Your task. The reply has to contain each record exactly as written.

Available data.
=== Begin Enclosure ===
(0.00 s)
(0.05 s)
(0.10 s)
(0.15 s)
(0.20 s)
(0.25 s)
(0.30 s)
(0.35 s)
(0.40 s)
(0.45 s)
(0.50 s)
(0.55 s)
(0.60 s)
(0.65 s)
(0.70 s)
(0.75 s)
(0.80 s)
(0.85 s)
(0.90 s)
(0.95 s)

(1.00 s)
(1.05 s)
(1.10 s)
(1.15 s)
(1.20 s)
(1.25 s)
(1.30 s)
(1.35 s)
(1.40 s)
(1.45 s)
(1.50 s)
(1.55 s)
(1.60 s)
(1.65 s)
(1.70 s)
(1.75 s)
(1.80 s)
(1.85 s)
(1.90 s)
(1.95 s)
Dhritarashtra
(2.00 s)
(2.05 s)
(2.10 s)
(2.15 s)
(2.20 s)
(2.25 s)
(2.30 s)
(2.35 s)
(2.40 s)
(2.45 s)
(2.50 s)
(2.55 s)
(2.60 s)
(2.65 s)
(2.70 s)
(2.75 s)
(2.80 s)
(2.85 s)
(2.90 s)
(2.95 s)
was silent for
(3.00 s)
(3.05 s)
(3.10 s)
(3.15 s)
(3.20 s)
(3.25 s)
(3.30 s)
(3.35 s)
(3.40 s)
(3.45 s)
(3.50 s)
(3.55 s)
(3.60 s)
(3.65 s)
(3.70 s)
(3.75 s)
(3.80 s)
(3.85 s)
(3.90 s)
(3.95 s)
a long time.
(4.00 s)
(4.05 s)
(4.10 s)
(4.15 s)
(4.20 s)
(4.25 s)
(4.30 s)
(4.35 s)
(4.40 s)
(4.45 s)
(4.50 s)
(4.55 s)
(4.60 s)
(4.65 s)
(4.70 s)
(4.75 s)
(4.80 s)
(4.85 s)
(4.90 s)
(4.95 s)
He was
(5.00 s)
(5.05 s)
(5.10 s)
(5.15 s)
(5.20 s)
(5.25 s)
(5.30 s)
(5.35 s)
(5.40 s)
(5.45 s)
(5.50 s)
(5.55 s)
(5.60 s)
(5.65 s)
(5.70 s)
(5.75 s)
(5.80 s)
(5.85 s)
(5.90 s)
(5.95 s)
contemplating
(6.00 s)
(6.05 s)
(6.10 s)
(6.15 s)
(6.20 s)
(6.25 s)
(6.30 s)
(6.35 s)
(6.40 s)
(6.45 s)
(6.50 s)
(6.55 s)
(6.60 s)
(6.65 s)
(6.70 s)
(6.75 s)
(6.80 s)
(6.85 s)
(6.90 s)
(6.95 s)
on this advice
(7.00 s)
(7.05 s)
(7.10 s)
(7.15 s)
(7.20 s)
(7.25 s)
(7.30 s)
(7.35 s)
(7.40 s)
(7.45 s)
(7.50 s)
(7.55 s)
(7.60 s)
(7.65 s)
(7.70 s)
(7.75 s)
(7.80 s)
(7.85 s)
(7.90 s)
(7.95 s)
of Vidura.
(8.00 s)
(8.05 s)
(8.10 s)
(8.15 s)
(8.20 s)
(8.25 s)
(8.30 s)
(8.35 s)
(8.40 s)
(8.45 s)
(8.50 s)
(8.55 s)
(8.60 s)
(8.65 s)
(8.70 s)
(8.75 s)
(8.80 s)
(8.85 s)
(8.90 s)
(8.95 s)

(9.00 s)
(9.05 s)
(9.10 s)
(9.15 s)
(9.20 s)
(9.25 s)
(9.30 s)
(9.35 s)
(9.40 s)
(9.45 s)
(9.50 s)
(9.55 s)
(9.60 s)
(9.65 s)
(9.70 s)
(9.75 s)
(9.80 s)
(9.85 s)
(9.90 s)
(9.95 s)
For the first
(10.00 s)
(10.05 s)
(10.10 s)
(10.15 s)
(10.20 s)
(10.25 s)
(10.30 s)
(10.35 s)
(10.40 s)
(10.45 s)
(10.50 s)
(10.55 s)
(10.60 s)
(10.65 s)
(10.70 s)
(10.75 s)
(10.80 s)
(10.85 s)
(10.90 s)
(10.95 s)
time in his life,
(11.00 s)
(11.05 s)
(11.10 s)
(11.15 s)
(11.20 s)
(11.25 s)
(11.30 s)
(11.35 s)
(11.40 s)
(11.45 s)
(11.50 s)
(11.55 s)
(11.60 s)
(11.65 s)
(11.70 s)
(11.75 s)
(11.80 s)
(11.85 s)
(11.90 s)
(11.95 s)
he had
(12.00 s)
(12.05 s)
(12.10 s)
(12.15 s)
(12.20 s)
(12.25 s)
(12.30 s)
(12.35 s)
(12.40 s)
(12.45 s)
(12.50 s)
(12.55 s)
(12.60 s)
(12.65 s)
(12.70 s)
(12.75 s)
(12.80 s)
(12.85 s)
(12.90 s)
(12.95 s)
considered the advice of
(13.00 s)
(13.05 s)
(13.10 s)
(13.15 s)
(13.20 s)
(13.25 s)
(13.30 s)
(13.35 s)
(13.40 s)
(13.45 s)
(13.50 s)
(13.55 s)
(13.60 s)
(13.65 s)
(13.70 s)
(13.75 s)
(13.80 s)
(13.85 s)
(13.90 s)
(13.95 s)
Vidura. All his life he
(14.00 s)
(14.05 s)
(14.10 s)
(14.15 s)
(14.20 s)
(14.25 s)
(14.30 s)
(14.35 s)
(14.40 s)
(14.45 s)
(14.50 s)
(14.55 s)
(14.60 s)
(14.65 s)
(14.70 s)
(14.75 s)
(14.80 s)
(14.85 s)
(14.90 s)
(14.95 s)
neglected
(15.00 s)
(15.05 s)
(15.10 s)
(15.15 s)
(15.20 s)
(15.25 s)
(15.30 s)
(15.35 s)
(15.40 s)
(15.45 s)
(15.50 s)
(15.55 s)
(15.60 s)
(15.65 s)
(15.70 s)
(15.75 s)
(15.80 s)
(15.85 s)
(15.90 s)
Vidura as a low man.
=== End Enclosure ===
Task solution.
(0.00 s)
(0.05 s)
(0.10 s)
(0.15 s)
(0.20 s)
(0.25 s)
(0.30 s)
(0.35 s)
(0.40 s)
(0.45 s)
(0.50 s)
(0.55 s)
(0.60 s)
(0.65 s)
(0.70 s)
(0.75 s)
(0.80 s)
(0.85 s)
(0.90 s)
(0.95 s)

(1.00 s)
(1.05 s)
(1.10 s)
(1.15 s)
(1.20 s)
(1.25 s)
(1.30 s)
(1.35 s)
(1.40 s)
(1.45 s)
(1.50 s)
(1.55 s)
(1.60 s)
(1.65 s)
(1.70 s)
(1.75 s)
(1.80 s)
(1.85 s)
(1.90 s)
(1.95 s)
Dhritarashtra
(2.00 s)
(2.05 s)
(2.10 s)
(2.15 s)
(2.20 s)
(2.25 s)
(2.30 s)
(2.35 s)
(2.40 s)
(2.45 s)
(2.50 s)
(2.55 s)
(2.60 s)
(2.65 s)
(2.70 s)
(2.75 s)
(2.80 s)
(2.85 s)
(2.90 s)
(2.95 s)
was silent for
(3.00 s)
(3.05 s)
(3.10 s)
(3.15 s)
(3.20 s)
(3.25 s)
(3.30 s)
(3.35 s)
(3.40 s)
(3.45 s)
(3.50 s)
(3.55 s)
(3.60 s)
(3.65 s)
(3.70 s)
(3.75 s)
(3.80 s)
(3.85 s)
(3.90 s)
(3.95 s)
a long time.
(4.00 s)
(4.05 s)
(4.10 s)
(4.15 s)
(4.20 s)
(4.25 s)
(4.30 s)
(4.35 s)
(4.40 s)
(4.45 s)
(4.50 s)
(4.55 s)
(4.60 s)
(4.65 s)
(4.70 s)
(4.75 s)
(4.80 s)
(4.85 s)
(4.90 s)
(4.95 s)
He was
(5.00 s)
(5.05 s)
(5.10 s)
(5.15 s)
(5.20 s)
(5.25 s)
(5.30 s)
(5.35 s)
(5.40 s)
(5.45 s)
(5.50 s)
(5.55 s)
(5.60 s)
(5.65 s)
(5.70 s)
(5.75 s)
(5.80 s)
(5.85 s)
(5.90 s)
(5.95 s)
contemplating
(6.00 s)
(6.05 s)
(6.10 s)
(6.15 s)
(6.20 s)
(6.25 s)
(6.30 s)
(6.35 s)
(6.40 s)
(6.45 s)
(6.50 s)
(6.55 s)
(6.60 s)
(6.65 s)
(6.70 s)
(6.75 s)
(6.80 s)
(6.85 s)
(6.90 s)
(6.95 s)
on this advice
(7.00 s)
(7.05 s)
(7.10 s)
(7.15 s)
(7.20 s)
(7.25 s)
(7.30 s)
(7.35 s)
(7.40 s)
(7.45 s)
(7.50 s)
(7.55 s)
(7.60 s)
(7.65 s)
(7.70 s)
(7.75 s)
(7.80 s)
(7.85 s)
(7.90 s)
(7.95 s)
of Vidura.
(8.00 s)
(8.05 s)
(8.10 s)
(8.15 s)
(8.20 s)
(8.25 s)
(8.30 s)
(8.35 s)
(8.40 s)
(8.45 s)
(8.50 s)
(8.55 s)
(8.60 s)
(8.65 s)
(8.70 s)
(8.75 s)
(8.80 s)
(8.85 s)
(8.90 s)
(8.95 s)

(9.00 s)
(9.05 s)
(9.10 s)
(9.15 s)
(9.20 s)
(9.25 s)
(9.30 s)
(9.35 s)
(9.40 s)
(9.45 s)
(9.50 s)
(9.55 s)
(9.60 s)
(9.65 s)
(9.70 s)
(9.75 s)
(9.80 s)
(9.85 s)
(9.90 s)
(9.95 s)
For the first
(10.00 s)
(10.05 s)
(10.10 s)
(10.15 s)
(10.20 s)
(10.25 s)
(10.30 s)
(10.35 s)
(10.40 s)
(10.45 s)
(10.50 s)
(10.55 s)
(10.60 s)
(10.65 s)
(10.70 s)
(10.75 s)
(10.80 s)
(10.85 s)
(10.90 s)
(10.95 s)
time in his life,
(11.00 s)
(11.05 s)
(11.10 s)
(11.15 s)
(11.20 s)
(11.25 s)
(11.30 s)
(11.35 s)
(11.40 s)
(11.45 s)
(11.50 s)
(11.55 s)
(11.60 s)
(11.65 s)
(11.70 s)
(11.75 s)
(11.80 s)
(11.85 s)
(11.90 s)
(11.95 s)
he had
(12.00 s)
(12.05 s)
(12.10 s)
(12.15 s)
(12.20 s)
(12.25 s)
(12.30 s)
(12.35 s)
(12.40 s)
(12.45 s)
(12.50 s)
(12.55 s)
(12.60 s)
(12.65 s)
(12.70 s)
(12.75 s)
(12.80 s)
(12.85 s)
(12.90 s)
(12.95 s)
considered the advice of
(13.00 s)
(13.05 s)
(13.10 s)
(13.15 s)
(13.20 s)
(13.25 s)
(13.30 s)
(13.35 s)
(13.40 s)
(13.45 s)
(13.50 s)
(13.55 s)
(13.60 s)
(13.65 s)
(13.70 s)
(13.75 s)
(13.80 s)
(13.85 s)
(13.90 s)
(13.95 s)
Vidura. All his life he
(14.00 s)
(14.05 s)
(14.10 s)
(14.15 s)
(14.20 s)
(14.25 s)
(14.30 s)
(14.35 s)
(14.40 s)
(14.45 s)
(14.50 s)
(14.55 s)
(14.60 s)
(14.65 s)
(14.70 s)
(14.75 s)
(14.80 s)
(14.85 s)
(14.90 s)
(14.95 s)
neglected
(15.00 s)
(15.05 s)
(15.10 s)
(15.15 s)
(15.20 s)
(15.25 s)
(15.30 s)
(15.35 s)
(15.40 s)
(15.45 s)
(15.50 s)
(15.55 s)
(15.60 s)
(15.65 s)
(15.70 s)
(15.75 s)
(15.80 s)
(15.85 s)
(15.90 s)
Vidura as a low man.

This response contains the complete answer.